- Source records:
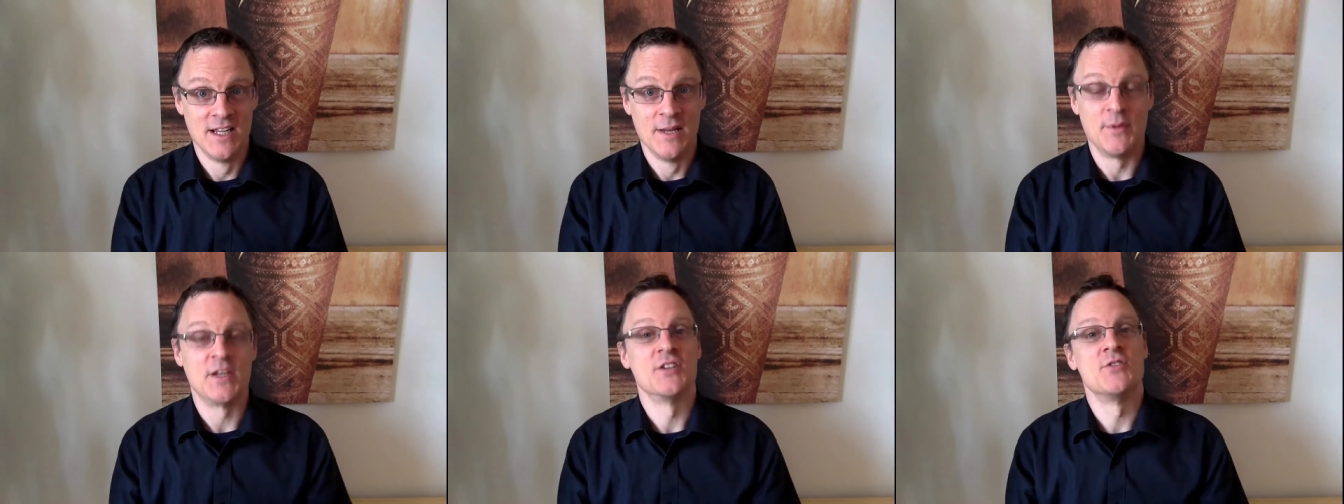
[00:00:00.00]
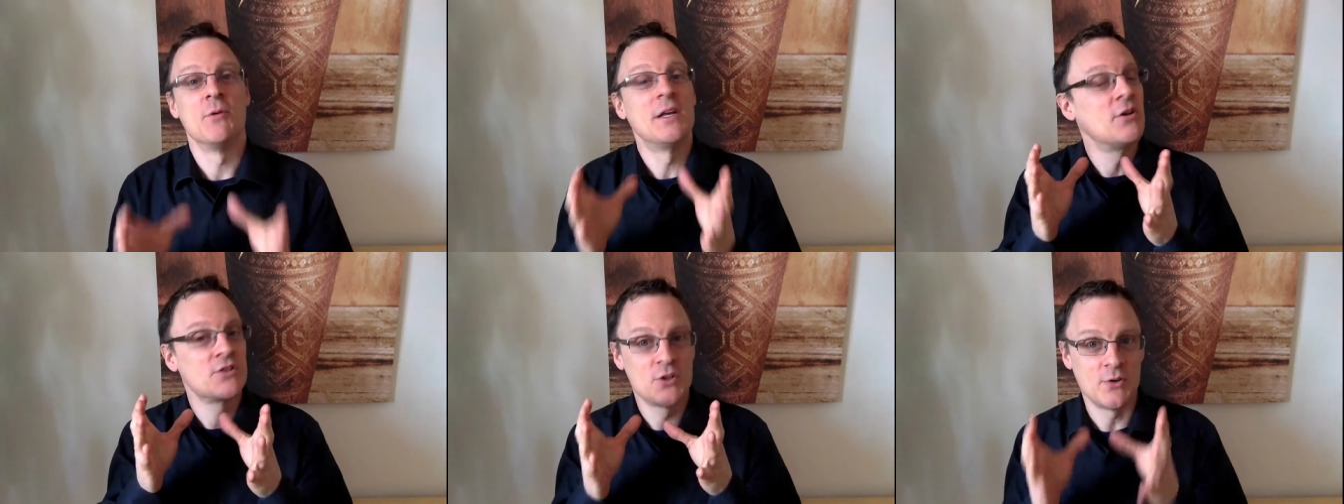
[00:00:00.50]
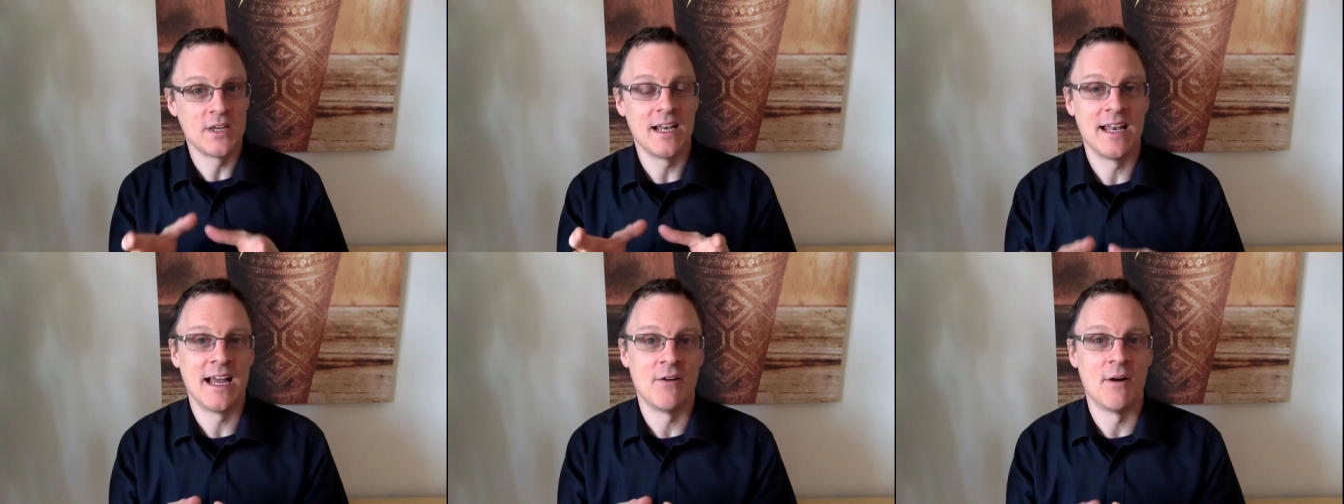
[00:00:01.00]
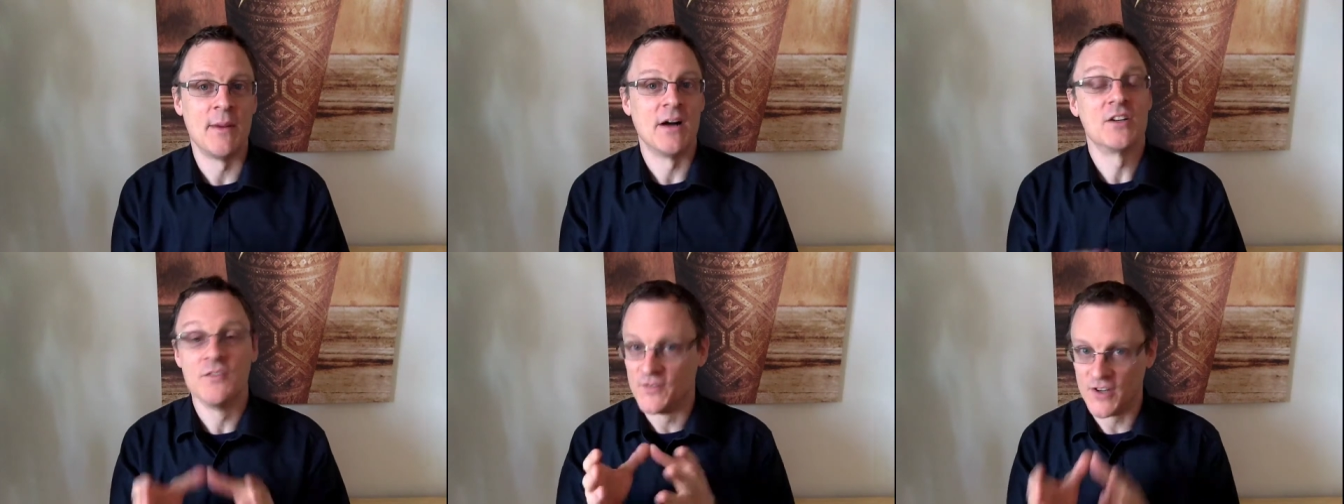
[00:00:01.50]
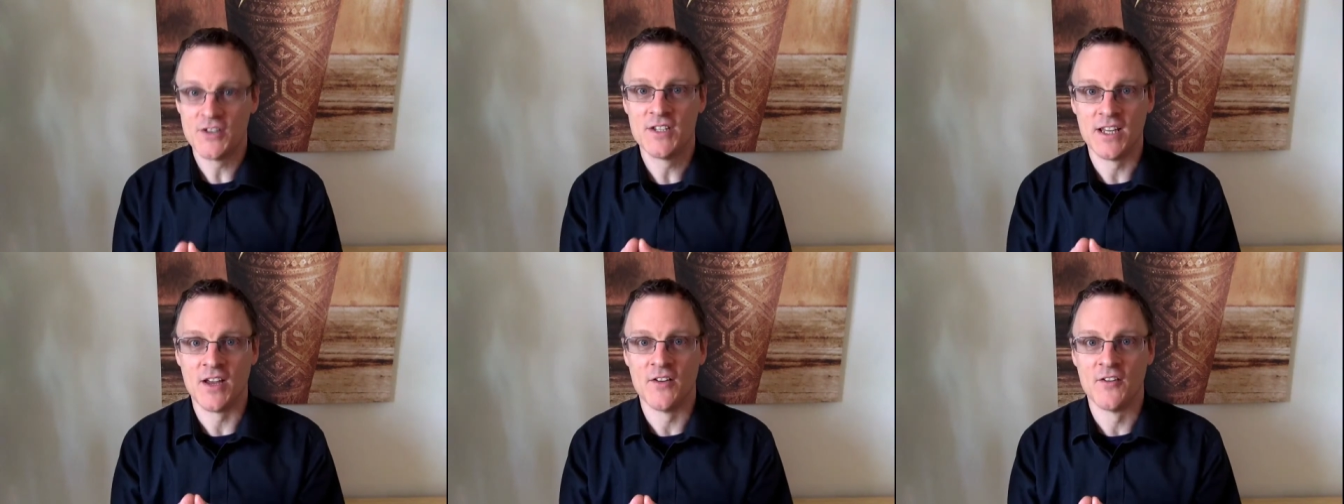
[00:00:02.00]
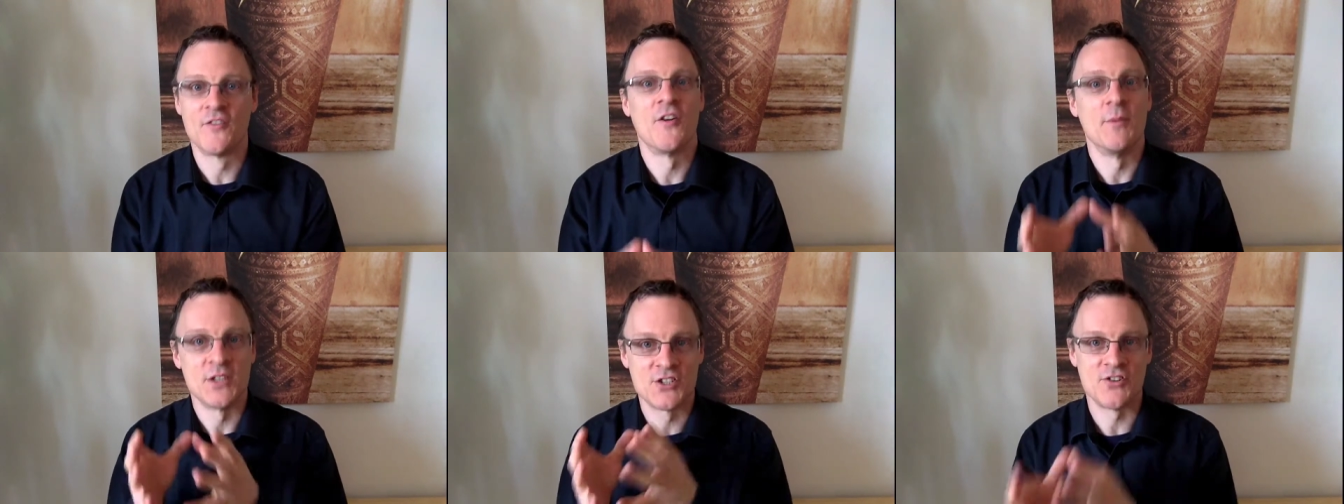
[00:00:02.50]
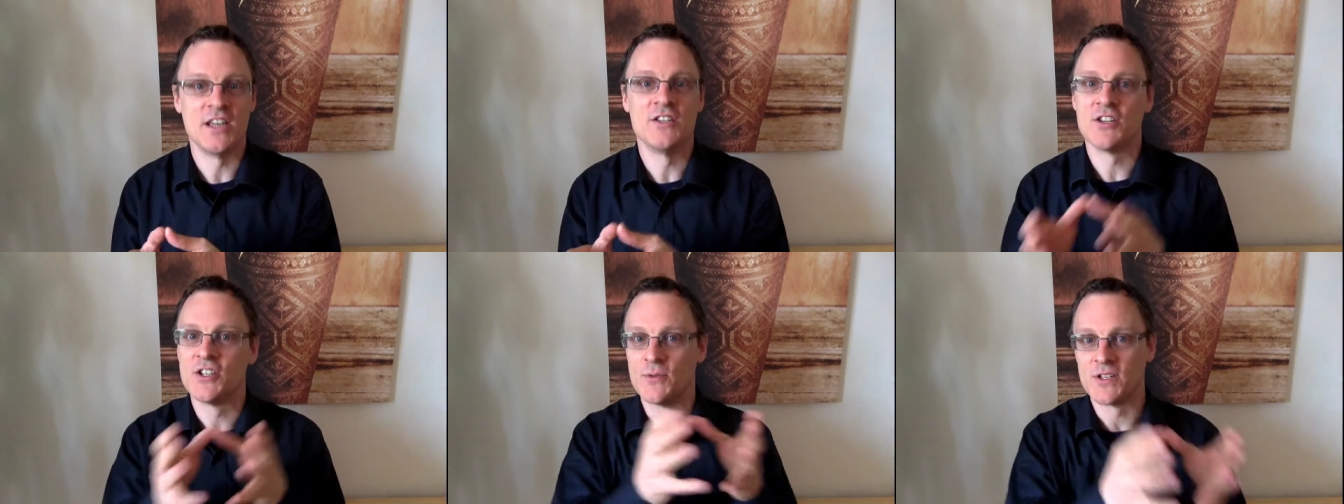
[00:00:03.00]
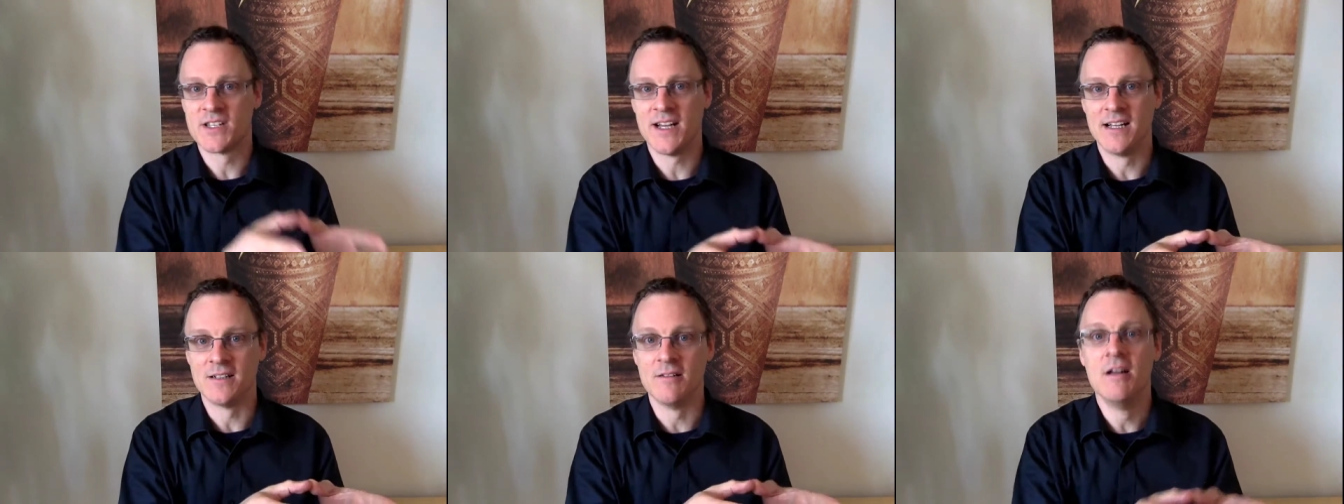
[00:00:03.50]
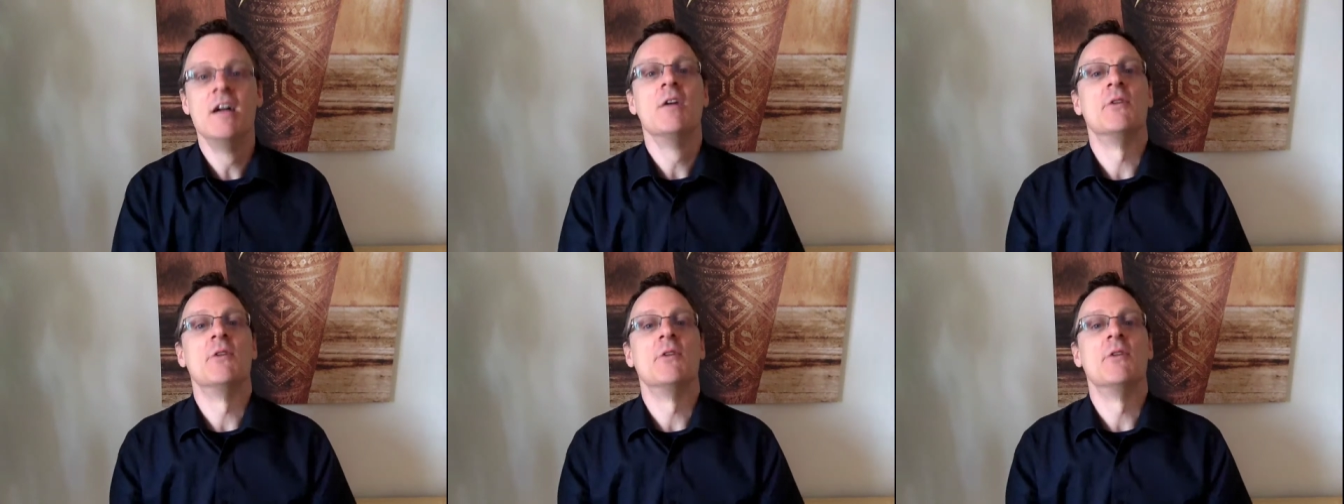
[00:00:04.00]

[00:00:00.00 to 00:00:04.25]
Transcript: Because you are not talking now about converting from a stranger to a sale,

- How to complete this task:
Produce an exact copy of the lines from the line containing "[00:00:01.00]" to the end of the material, both ends included, and omit every picture.

- Exercise result:
[00:00:01.00]
[00:00:01.50]
[00:00:02.00]
[00:00:02.50]
[00:00:03.00]
[00:00:03.50]
[00:00:04.00]

[00:00:00.00 to 00:00:04.25]
Transcript: Because you are not talking now about converting from a stranger to a sale,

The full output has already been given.